Second, if they are really paying attention, they start to wonder about the life they are living right now. You cannot stare at a casket in a church without confronting some ultimate questions. You ask yourself, for example, if it really makes sense to push so hard at work. You ponder what will be said when someone is delivering your own eulogy, and then you wonder if it is still possible to change your life.

This is why it is such a profound opportunity to join the two Marys and Salome in staring right at the empty tomb of Christ—because then we can stare at our own tombs of loss and death without fear. Not only do the followers of Christ not dread death; we actually try to get it over with as soon as possible, which is how the church has always understood baptism.

When the church first began, it struggled through periods of persecution for 300 years. Every Sunday when the believers gathered, they took time to embrace and love each other because they did not know who might be martyred for the faith before their next gathering.

Why were so many so willing to lay down their lives for the confession that Jesus is Lord? Because when they were baptized, they were buried with Christ. They had already died to all of the old dreams for life. And you just can't scare dead people.

They died with Christ, however, only to be raised to a new life with him and in him—a new life that began the moment they passed through the water. Only in his death and resurrection is it possible for us also to die to the old agendas and rise to a changed life that is no longer crippled by fear.

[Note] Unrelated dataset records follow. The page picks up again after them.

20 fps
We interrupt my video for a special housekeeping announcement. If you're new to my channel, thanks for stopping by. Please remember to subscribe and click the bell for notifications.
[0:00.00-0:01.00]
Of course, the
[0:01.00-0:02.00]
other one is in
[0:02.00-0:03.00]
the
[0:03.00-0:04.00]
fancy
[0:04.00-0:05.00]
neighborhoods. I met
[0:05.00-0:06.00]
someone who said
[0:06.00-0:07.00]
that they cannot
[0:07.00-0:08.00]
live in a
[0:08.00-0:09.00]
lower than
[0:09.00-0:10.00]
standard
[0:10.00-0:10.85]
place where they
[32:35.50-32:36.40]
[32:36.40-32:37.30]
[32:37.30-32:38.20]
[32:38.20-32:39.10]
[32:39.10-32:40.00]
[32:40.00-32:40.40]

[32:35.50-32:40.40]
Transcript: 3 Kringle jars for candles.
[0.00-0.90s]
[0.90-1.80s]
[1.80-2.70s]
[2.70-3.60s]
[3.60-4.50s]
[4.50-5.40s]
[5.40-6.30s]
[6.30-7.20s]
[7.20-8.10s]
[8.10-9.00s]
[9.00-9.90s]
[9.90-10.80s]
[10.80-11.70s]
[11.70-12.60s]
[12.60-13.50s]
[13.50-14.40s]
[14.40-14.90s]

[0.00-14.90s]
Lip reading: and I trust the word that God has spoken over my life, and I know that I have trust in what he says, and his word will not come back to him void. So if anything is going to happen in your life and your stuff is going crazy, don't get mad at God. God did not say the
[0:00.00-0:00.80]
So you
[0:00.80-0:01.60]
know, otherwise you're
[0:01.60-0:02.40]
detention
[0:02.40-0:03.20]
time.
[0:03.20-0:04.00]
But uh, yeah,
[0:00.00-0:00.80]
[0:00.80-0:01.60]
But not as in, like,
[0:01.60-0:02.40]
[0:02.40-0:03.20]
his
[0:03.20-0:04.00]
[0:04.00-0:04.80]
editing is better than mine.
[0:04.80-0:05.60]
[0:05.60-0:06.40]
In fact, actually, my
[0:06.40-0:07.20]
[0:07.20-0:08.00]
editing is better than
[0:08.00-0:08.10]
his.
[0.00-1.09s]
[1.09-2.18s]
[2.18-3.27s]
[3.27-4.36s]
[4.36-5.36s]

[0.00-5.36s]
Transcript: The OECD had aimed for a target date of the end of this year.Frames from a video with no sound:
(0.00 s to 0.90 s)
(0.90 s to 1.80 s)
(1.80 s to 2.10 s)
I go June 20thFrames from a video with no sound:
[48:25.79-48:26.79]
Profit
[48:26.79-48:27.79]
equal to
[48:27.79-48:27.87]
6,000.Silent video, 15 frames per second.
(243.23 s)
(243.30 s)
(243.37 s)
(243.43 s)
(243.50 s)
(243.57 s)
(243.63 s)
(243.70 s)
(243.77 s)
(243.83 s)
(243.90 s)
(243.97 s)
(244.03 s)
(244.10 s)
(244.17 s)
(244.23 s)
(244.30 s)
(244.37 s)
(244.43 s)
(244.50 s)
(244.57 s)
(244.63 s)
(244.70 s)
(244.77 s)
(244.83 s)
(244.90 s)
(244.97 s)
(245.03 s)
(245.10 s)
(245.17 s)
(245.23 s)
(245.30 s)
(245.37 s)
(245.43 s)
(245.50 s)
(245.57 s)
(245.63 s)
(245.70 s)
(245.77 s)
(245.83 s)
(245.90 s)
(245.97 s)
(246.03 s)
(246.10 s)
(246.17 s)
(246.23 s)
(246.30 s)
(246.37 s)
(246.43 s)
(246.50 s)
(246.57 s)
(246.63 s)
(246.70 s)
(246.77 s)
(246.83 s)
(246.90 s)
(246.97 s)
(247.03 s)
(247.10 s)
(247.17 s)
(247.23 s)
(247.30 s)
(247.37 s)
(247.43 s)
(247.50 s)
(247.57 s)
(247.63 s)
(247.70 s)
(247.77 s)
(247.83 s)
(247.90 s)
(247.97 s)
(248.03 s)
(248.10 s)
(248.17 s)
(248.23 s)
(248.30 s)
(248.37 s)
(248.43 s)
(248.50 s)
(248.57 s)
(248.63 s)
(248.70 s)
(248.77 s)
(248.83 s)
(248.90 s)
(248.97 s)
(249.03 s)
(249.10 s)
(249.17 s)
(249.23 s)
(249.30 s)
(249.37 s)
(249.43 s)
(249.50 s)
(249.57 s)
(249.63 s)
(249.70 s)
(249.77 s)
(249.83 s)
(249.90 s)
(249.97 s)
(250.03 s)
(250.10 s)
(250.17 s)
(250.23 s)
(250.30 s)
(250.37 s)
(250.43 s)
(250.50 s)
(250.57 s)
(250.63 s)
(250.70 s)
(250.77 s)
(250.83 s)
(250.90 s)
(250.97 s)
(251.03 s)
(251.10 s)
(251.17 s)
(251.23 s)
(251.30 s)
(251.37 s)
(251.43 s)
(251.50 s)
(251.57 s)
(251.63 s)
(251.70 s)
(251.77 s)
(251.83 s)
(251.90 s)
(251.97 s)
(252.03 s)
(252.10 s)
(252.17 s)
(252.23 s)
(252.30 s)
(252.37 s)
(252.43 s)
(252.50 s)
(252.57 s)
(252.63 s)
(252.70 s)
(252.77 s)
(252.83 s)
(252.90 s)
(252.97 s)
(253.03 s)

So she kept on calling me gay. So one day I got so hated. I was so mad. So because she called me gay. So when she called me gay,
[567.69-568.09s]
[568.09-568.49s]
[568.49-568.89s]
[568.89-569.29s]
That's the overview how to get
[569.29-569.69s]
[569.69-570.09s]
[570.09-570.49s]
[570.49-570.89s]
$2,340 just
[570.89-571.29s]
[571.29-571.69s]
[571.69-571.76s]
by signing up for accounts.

A while back I was finishing up a premarital counseling session for a wonderful young couple. We were only a few weeks away from the wedding, and had already made all of the finishing touches on the service. As we came to the end of this last meeting, the groom-to-be blurted out, "I just have to say that I am so scared of this!" He suddenly had the undivided attention of his fiancée. He quickly added, "Oh no, honey, it isn't that I'm afraid of being married to you. I'm afraid of losing you. When my mother died, the grief was just overwhelming, and I love you even more. I just don't know how I can ever survive if something happens to you." Then he looked at me.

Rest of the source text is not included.